ACTIVITY —
Beginning with the line that includes "[00:00:03.40]", return every remaining line of the material exactly as it reads, but not the pictures.

DATASET EXCERPTS —
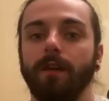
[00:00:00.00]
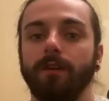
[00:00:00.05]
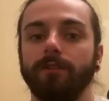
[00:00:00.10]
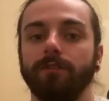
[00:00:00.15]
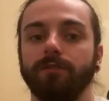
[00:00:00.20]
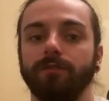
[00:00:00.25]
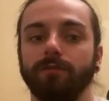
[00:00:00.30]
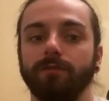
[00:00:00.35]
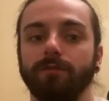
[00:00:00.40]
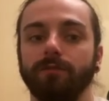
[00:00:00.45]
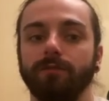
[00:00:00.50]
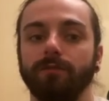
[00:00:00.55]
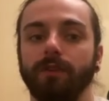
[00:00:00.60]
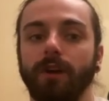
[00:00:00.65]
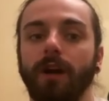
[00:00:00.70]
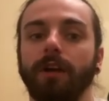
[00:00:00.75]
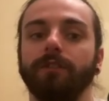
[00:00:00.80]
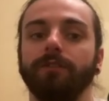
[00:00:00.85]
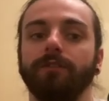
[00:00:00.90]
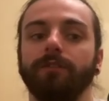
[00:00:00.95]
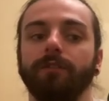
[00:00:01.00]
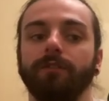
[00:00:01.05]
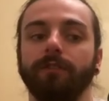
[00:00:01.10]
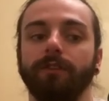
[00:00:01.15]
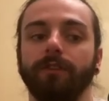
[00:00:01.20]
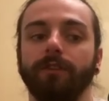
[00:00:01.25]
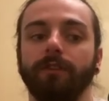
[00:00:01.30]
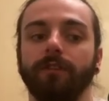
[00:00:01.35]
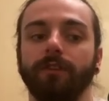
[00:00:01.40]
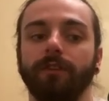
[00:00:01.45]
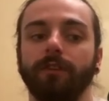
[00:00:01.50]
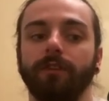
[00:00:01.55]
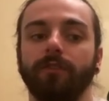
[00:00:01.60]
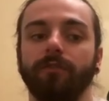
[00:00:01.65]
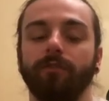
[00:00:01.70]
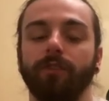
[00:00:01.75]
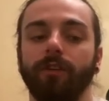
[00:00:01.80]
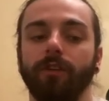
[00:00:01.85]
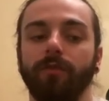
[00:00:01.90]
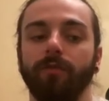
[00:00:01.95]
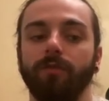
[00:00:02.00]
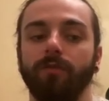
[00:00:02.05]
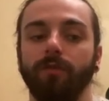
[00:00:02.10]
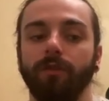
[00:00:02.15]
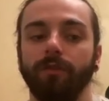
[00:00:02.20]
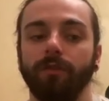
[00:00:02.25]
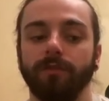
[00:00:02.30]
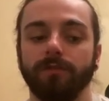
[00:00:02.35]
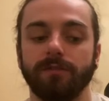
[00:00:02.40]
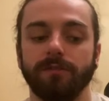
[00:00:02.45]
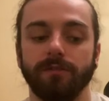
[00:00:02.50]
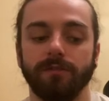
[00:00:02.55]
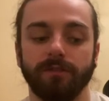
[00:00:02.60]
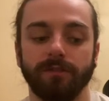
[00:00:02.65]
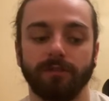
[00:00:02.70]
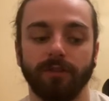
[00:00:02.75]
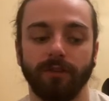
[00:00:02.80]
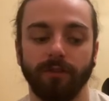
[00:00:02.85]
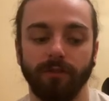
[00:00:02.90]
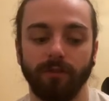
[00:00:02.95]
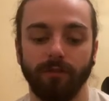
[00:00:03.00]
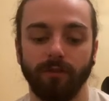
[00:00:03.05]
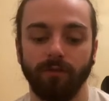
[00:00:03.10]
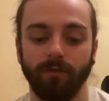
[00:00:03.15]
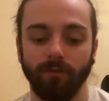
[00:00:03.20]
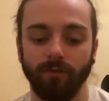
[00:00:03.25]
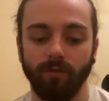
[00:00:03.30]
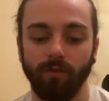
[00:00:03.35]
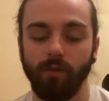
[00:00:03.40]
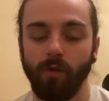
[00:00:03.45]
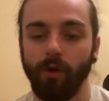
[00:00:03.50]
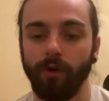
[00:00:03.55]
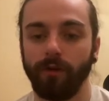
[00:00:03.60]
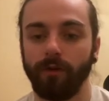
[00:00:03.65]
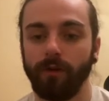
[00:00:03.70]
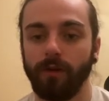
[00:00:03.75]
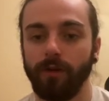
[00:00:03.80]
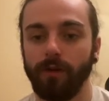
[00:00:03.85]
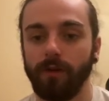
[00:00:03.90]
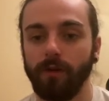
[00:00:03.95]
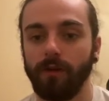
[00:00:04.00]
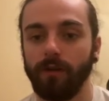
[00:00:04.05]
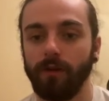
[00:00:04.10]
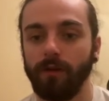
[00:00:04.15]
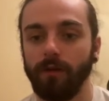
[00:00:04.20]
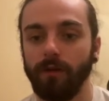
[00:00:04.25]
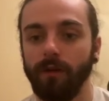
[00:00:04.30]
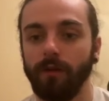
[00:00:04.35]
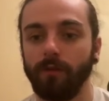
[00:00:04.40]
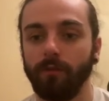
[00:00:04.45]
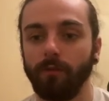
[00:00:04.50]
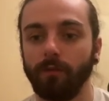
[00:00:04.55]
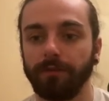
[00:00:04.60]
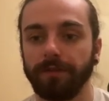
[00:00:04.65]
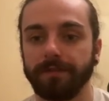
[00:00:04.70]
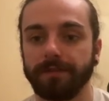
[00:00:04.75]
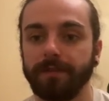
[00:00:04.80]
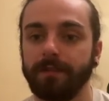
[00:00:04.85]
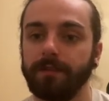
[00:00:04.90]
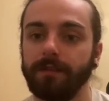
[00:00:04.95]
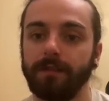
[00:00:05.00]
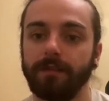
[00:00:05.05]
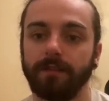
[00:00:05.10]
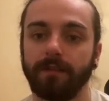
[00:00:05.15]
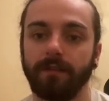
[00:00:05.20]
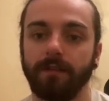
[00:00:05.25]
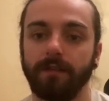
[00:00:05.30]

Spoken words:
So instantly you're thinking, right, what does the son want and what does he need?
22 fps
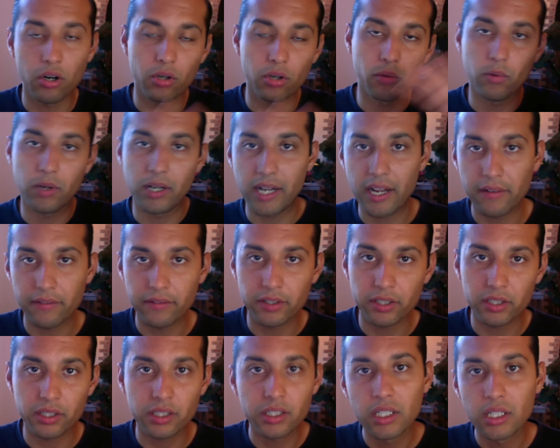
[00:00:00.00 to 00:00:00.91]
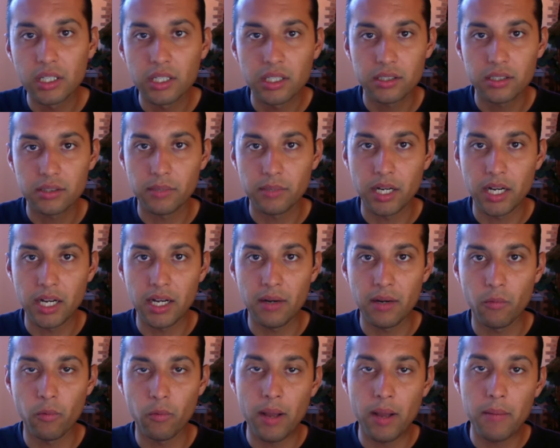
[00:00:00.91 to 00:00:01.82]
whatever
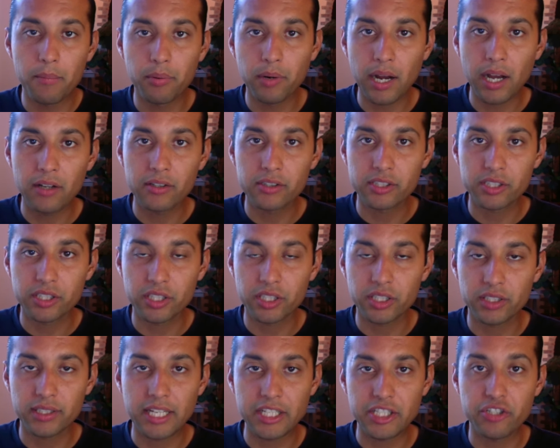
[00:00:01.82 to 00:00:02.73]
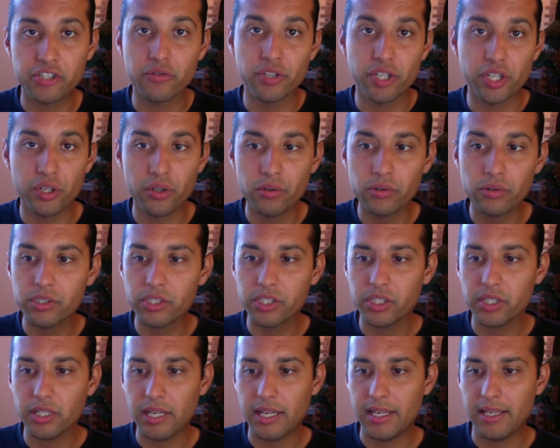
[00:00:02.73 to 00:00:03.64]
web browser that you use.
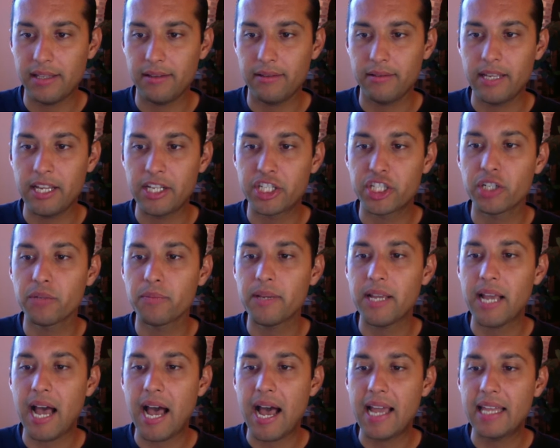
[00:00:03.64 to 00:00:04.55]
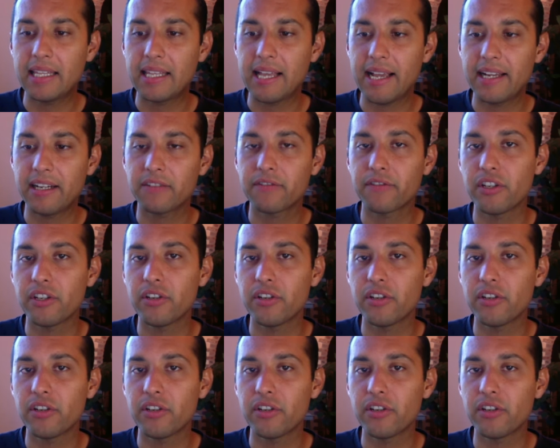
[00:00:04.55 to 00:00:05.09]
It should be highlighted for you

SOLUTION FOR THIS EXERCISE —
[00:00:03.40]
[00:00:03.45]
[00:00:03.50]
[00:00:03.55]
[00:00:03.60]
[00:00:03.65]
[00:00:03.70]
[00:00:03.75]
[00:00:03.80]
[00:00:03.85]
[00:00:03.90]
[00:00:03.95]
[00:00:04.00]
[00:00:04.05]
[00:00:04.10]
[00:00:04.15]
[00:00:04.20]
[00:00:04.25]
[00:00:04.30]
[00:00:04.35]
[00:00:04.40]
[00:00:04.45]
[00:00:04.50]
[00:00:04.55]
[00:00:04.60]
[00:00:04.65]
[00:00:04.70]
[00:00:04.75]
[00:00:04.80]
[00:00:04.85]
[00:00:04.90]
[00:00:04.95]
[00:00:05.00]
[00:00:05.05]
[00:00:05.10]
[00:00:05.15]
[00:00:05.20]
[00:00:05.25]
[00:00:05.30]

Spoken words:
So instantly you're thinking, right, what does the son want and what does he need?
22 fps
[00:00:00.00 to 00:00:00.91]
[00:00:00.91 to 00:00:01.82]
whatever
[00:00:01.82 to 00:00:02.73]
[00:00:02.73 to 00:00:03.64]
web browser that you use.
[00:00:03.64 to 00:00:04.55]
[00:00:04.55 to 00:00:05.09]
It should be highlighted for you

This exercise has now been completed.